Supplied information:
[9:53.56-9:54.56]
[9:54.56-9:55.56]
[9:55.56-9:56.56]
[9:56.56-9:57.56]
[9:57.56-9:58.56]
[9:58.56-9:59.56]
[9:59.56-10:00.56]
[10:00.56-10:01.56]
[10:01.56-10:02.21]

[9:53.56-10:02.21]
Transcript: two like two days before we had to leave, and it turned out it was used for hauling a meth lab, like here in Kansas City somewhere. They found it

...

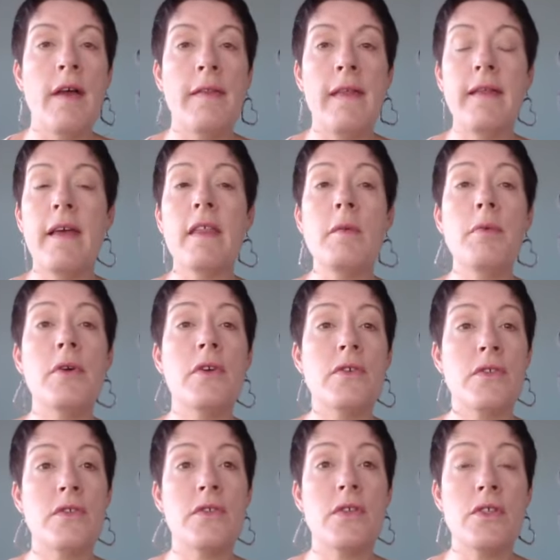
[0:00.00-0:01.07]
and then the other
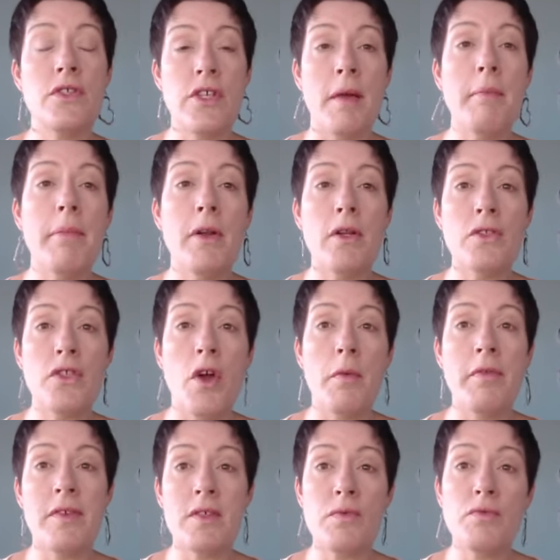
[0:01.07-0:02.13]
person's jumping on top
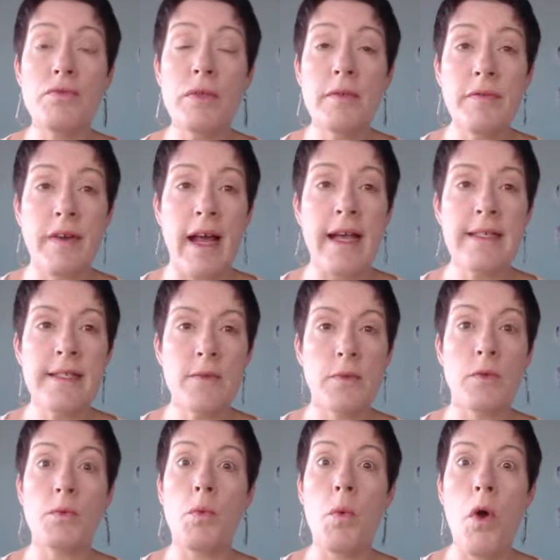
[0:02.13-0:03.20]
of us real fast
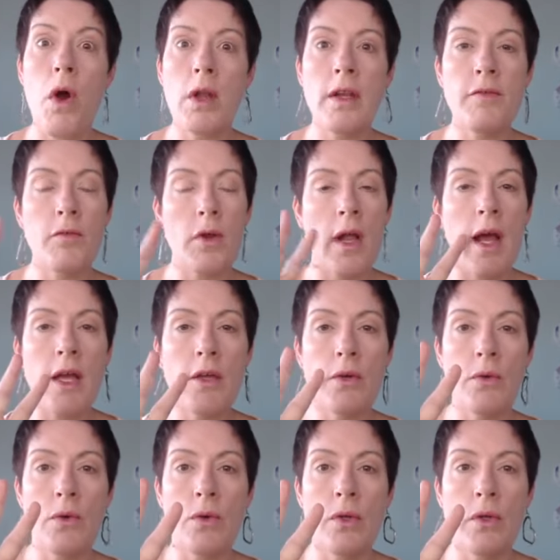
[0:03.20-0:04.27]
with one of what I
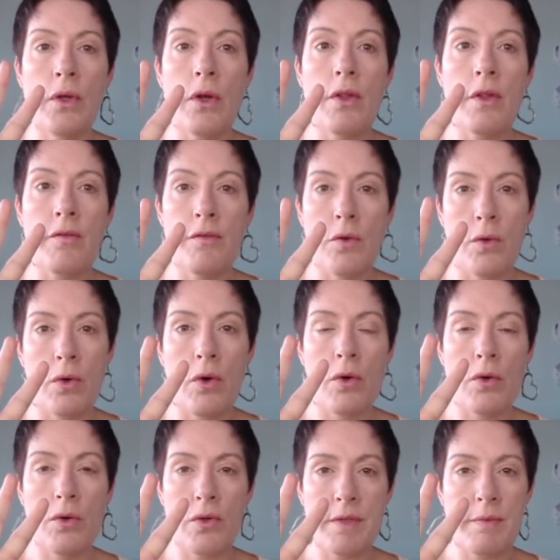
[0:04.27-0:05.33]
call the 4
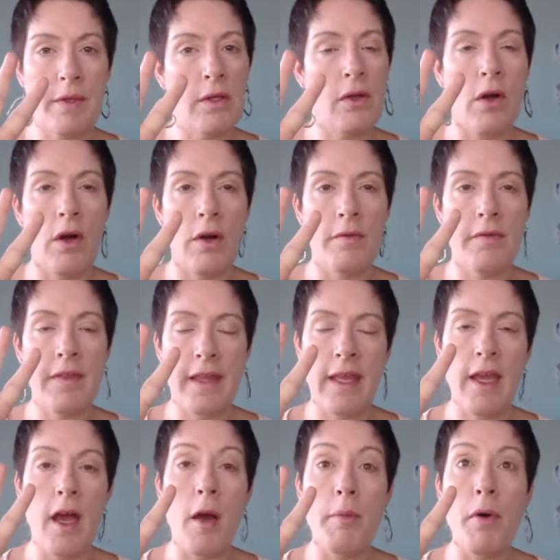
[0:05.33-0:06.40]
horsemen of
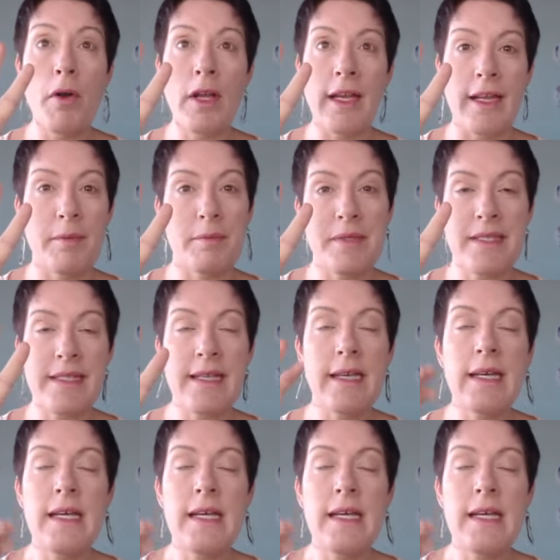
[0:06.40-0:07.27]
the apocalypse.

...

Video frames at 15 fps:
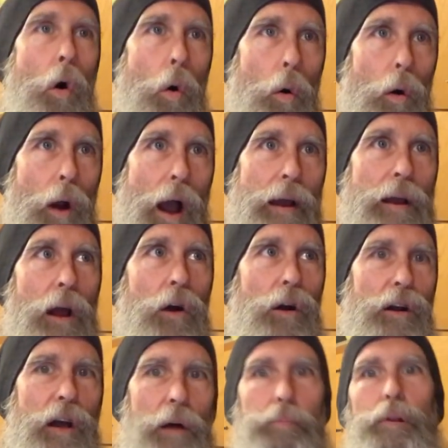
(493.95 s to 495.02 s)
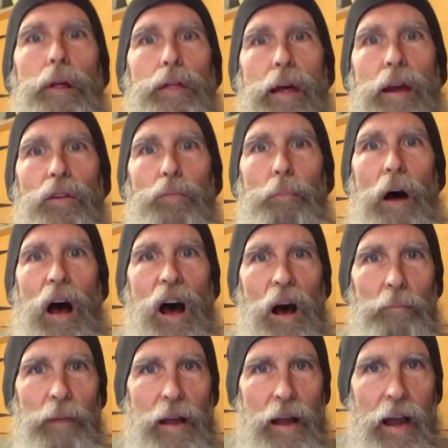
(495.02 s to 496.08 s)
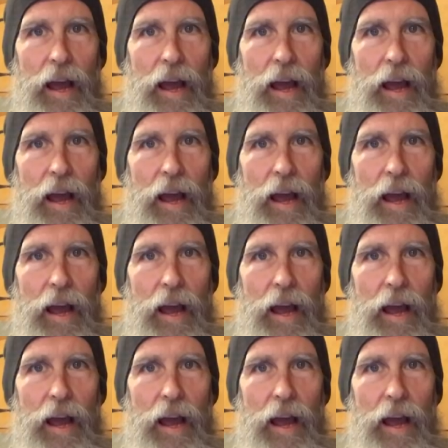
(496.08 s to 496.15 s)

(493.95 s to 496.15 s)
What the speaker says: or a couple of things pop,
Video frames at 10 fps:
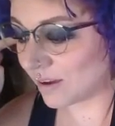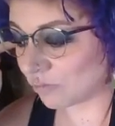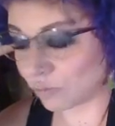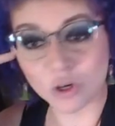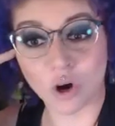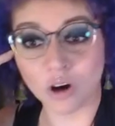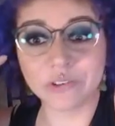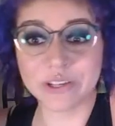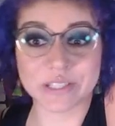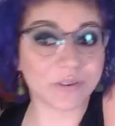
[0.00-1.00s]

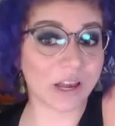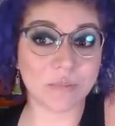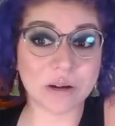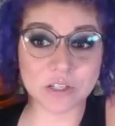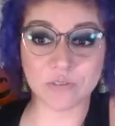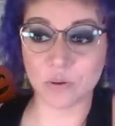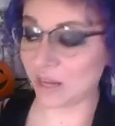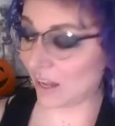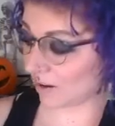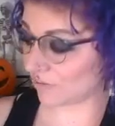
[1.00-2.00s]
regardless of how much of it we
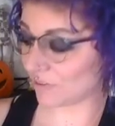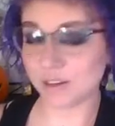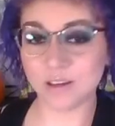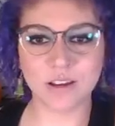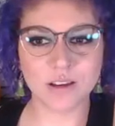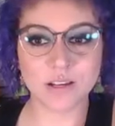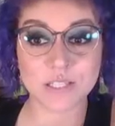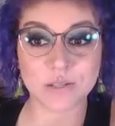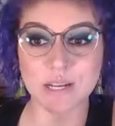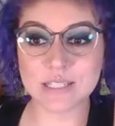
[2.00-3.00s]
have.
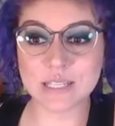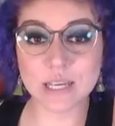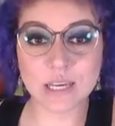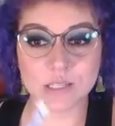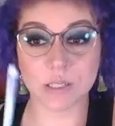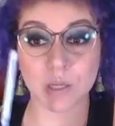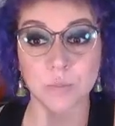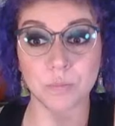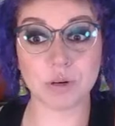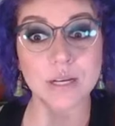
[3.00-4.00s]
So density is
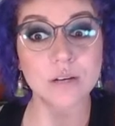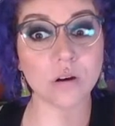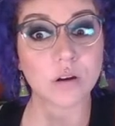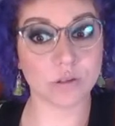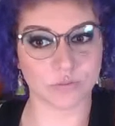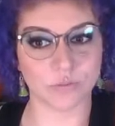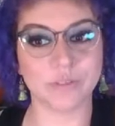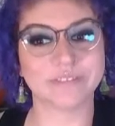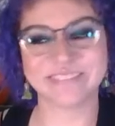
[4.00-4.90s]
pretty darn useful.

Work instructions:
Your answer must consist of every line in the listing that contains "Video".

Result:
Video frames at 15 fps:
Video frames at 10 fps:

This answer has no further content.